Le difficoltà colossali che si stagliano dinnanzi all’industria bellica europea e gli sbilanciatissimi rapporti di forza in seno alla Nato lasciano supporre che il “keynesismo militare” messo in cantiere dall’Unione Europea sfoci in un vero e proprio diluvio di sistemi d’arma statunitensi sul “vecchio continente”, che combinandosi all’afflusso massiccio di gas naturale liquefatto Usa a prezzi esorbitanti concorrerà a correggere il pesante squilibrio commerciale vigente tra le due sponde dell’Atlantico. L’incremento del prezzo dell’energia e delle materie prime sottrae competitività al “vecchio continente” e spinge le industrie europee a spostare la produzione negli Stati Uniti, dove al costo degli input nettamente inferiore si sommano gli incentivi alla rilocalizzazione sul suolo nazionale previsti da norme come l’Inflation Reduction Act, approvato dal Congresso e promulgato da Biden nell’agosto del 2022.

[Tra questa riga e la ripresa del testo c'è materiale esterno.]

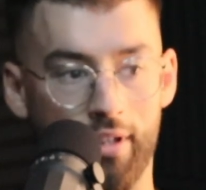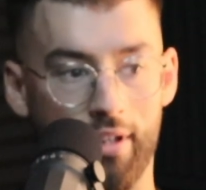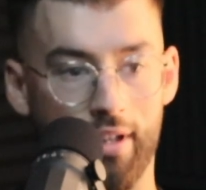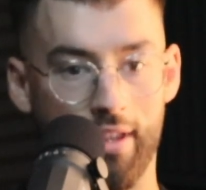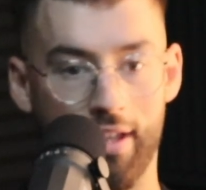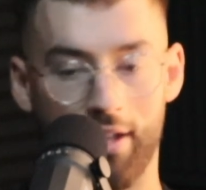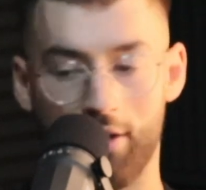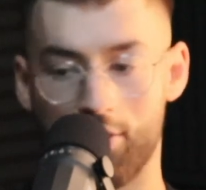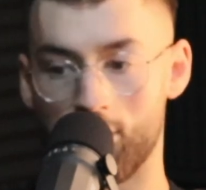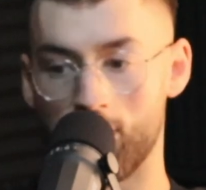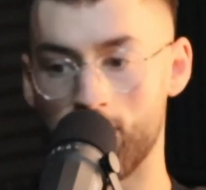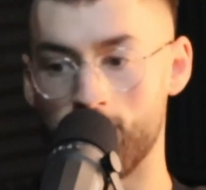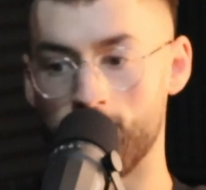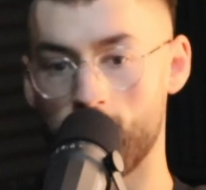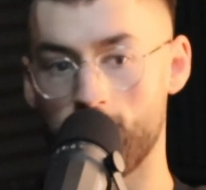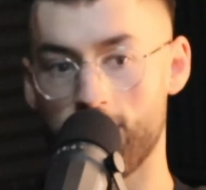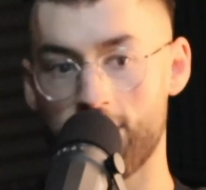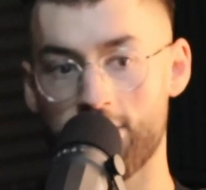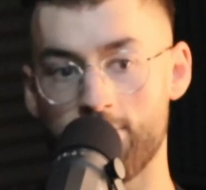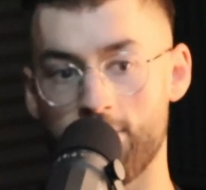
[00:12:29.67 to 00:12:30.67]
And then come
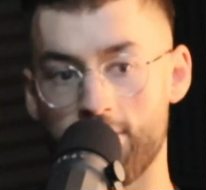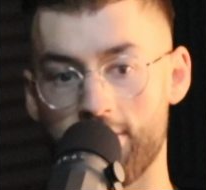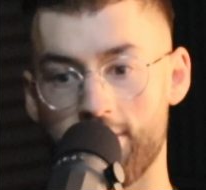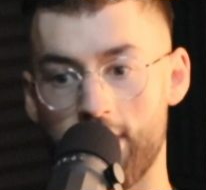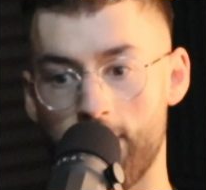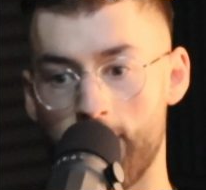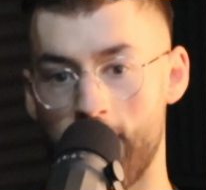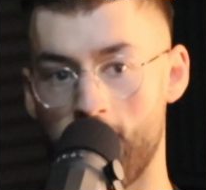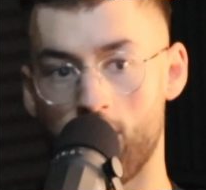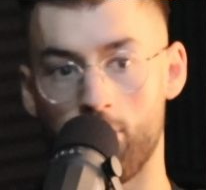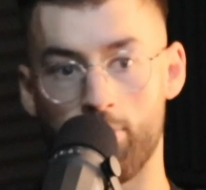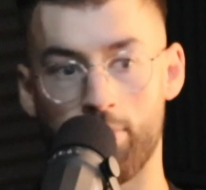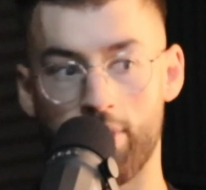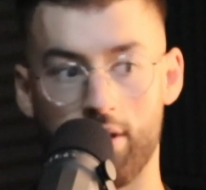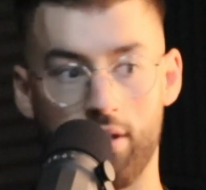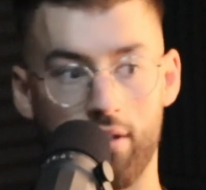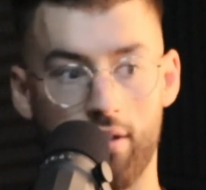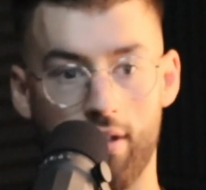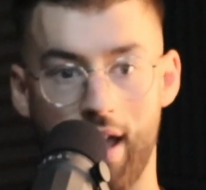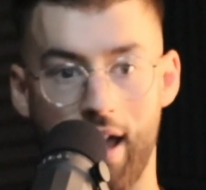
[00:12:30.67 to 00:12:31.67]
Christmas, they might not be
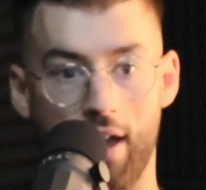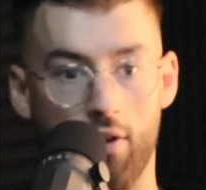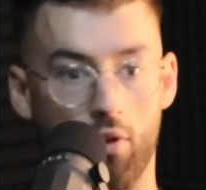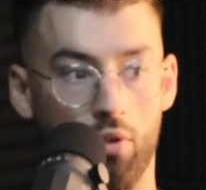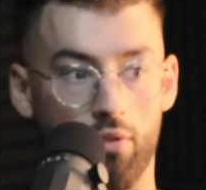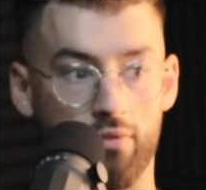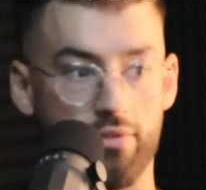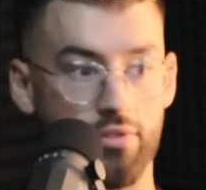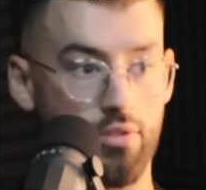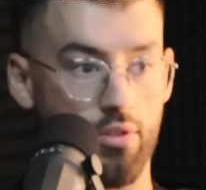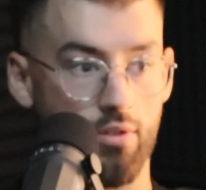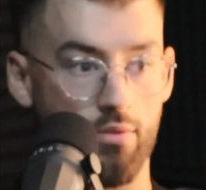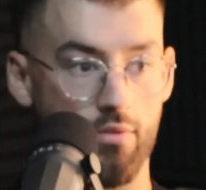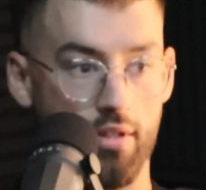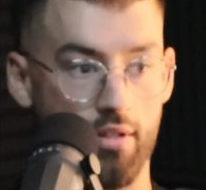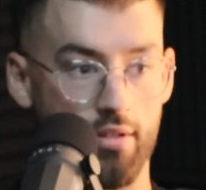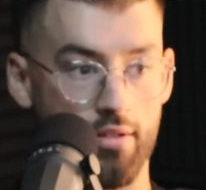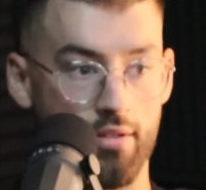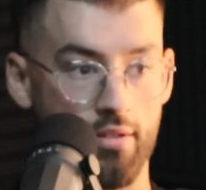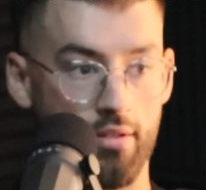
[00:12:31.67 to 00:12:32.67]
in at all for 2
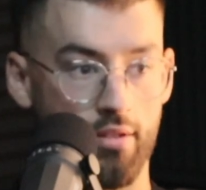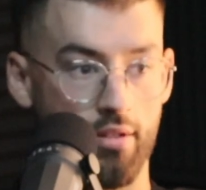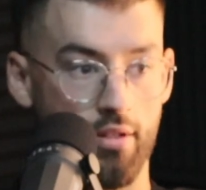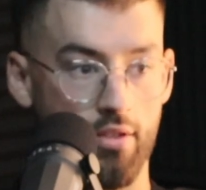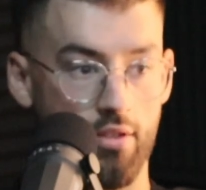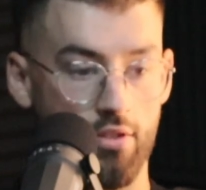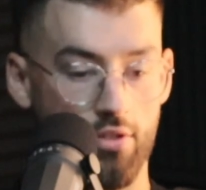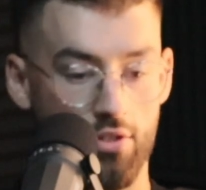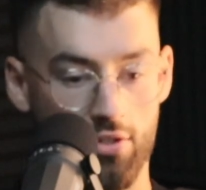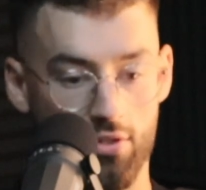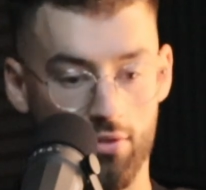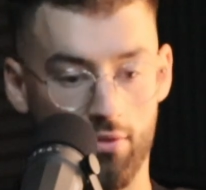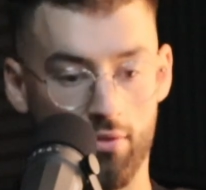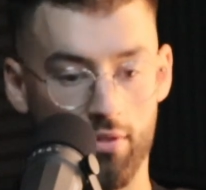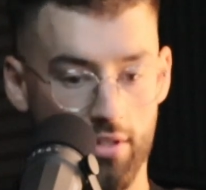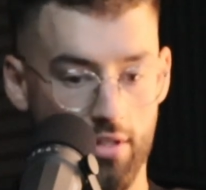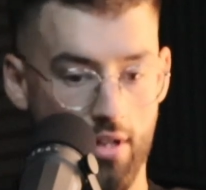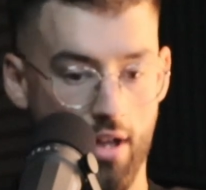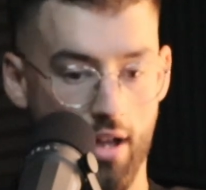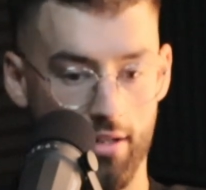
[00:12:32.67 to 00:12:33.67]
weeks. They just
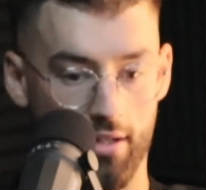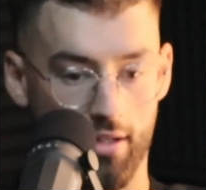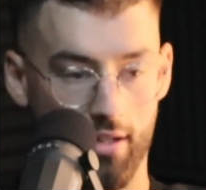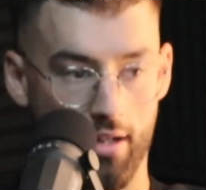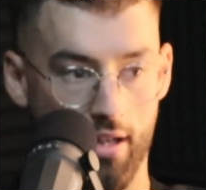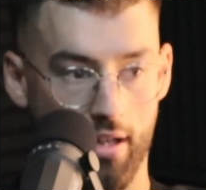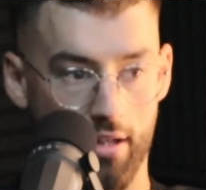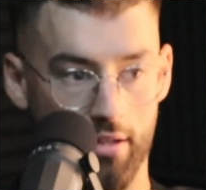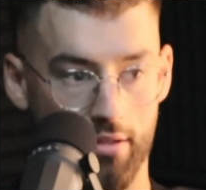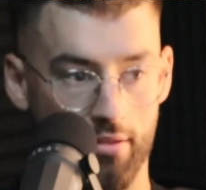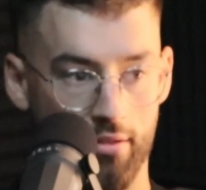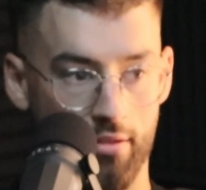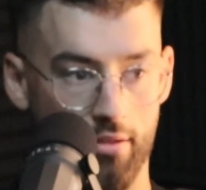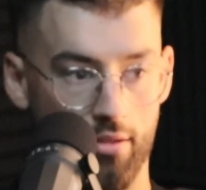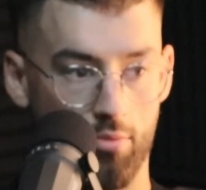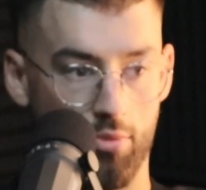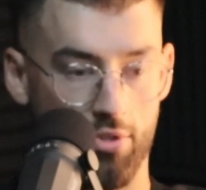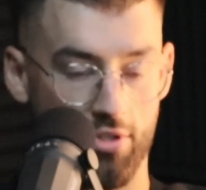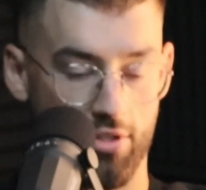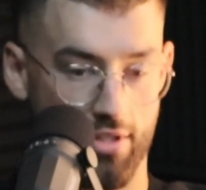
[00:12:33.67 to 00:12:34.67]
slowly start to decline,
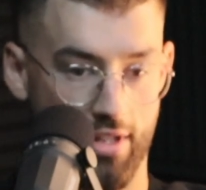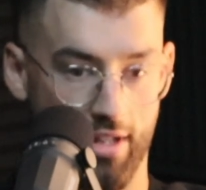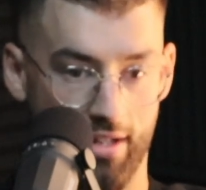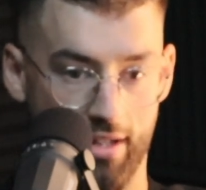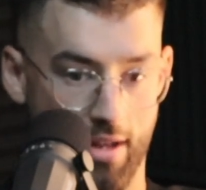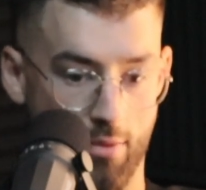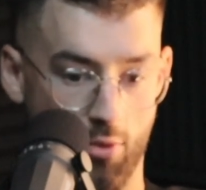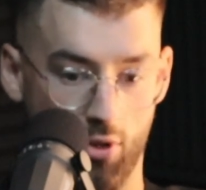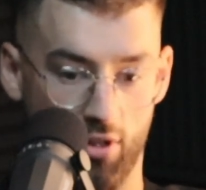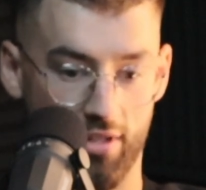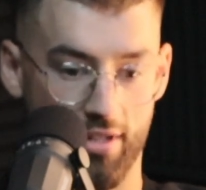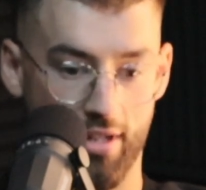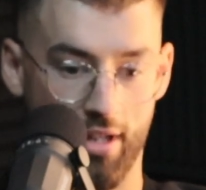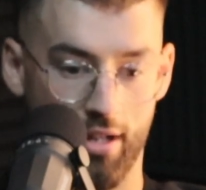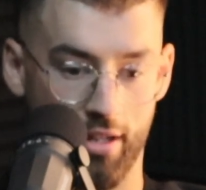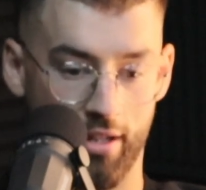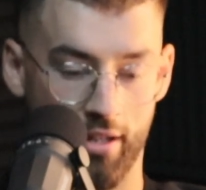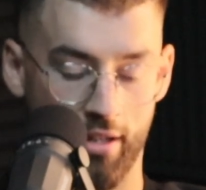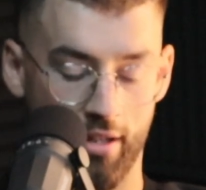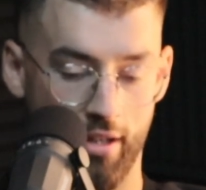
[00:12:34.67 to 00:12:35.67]
which is again what you said.
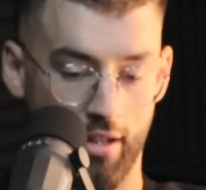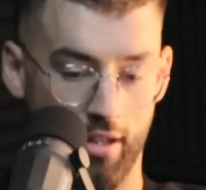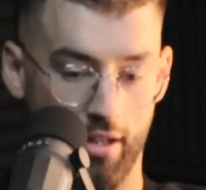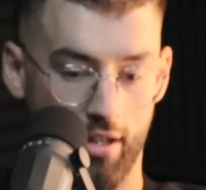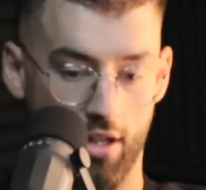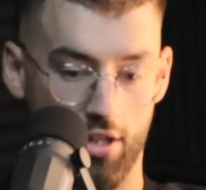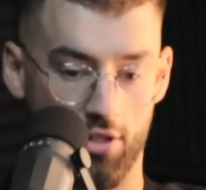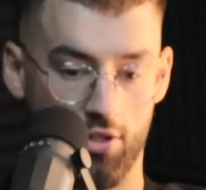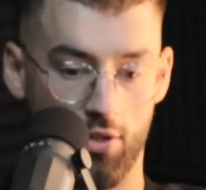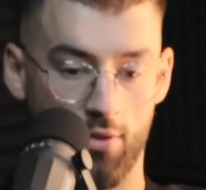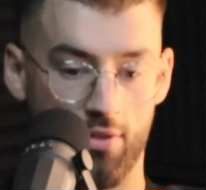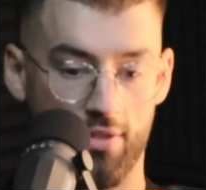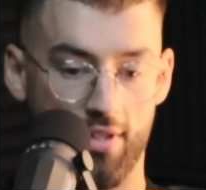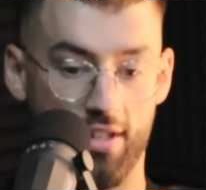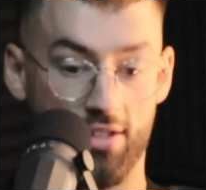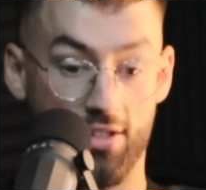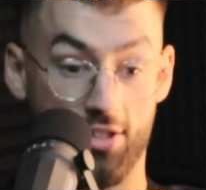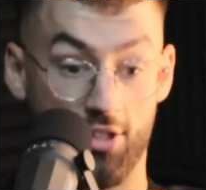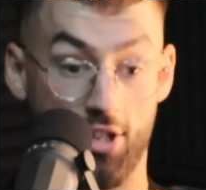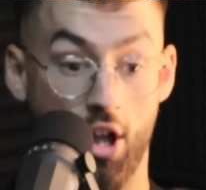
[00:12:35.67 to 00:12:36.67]
Like as soon as they
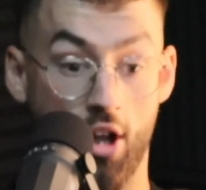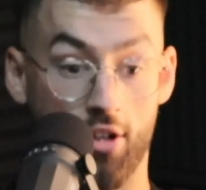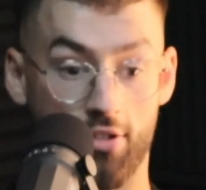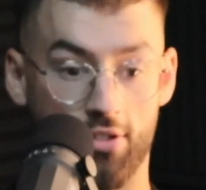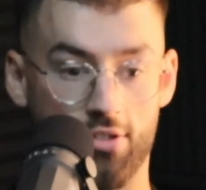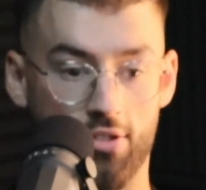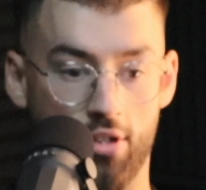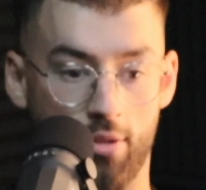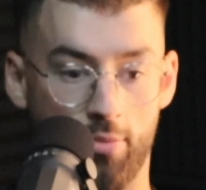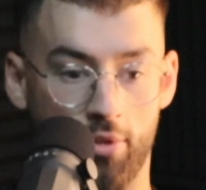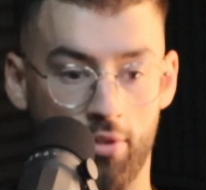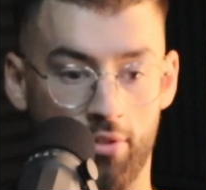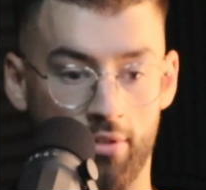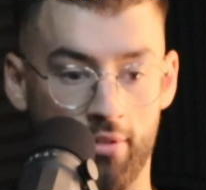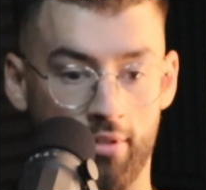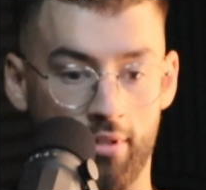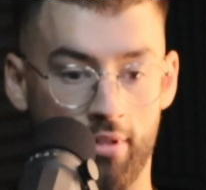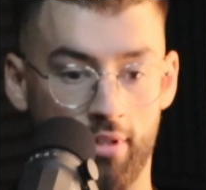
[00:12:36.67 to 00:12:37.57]
start stopping,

La reindustrializzazione degli Stati Uniti sembra quindi passare per il sacrificio dei vassalli europei, che al netto di qualche tardiva e ininfluente protesta assistono passivamente non solo alla propria desertificazione manifatturiera, ma anche a un incessante deflusso di capitali andato puntualmente a mitigare – di quasi 2.000 miliardi di dollari in appena otto mesi – la posizione finanziaria netta degli Usa. L’instaurazione di un clima finanziariamente sfavorevole sul teatro europeo determinatasi sulla scia di quel conflitto russo-ucraino che gli Stati Uniti hanno fomentato con ogni mezzo a loro disposizione ha infatti stimolato la fuoriuscita di liquidità dal “vecchio continente”. A settembre, Isabella Rosenberg di Goldman Sachs evidenziava che l’Europa perdeva ininterrottamente capitali d’investimento da ben 24 settimane, buona parte dei quali si era reindirizzata proprio verso il “porto sicuro” statunitense ridimensionandone le passività nei confronti dell’estero.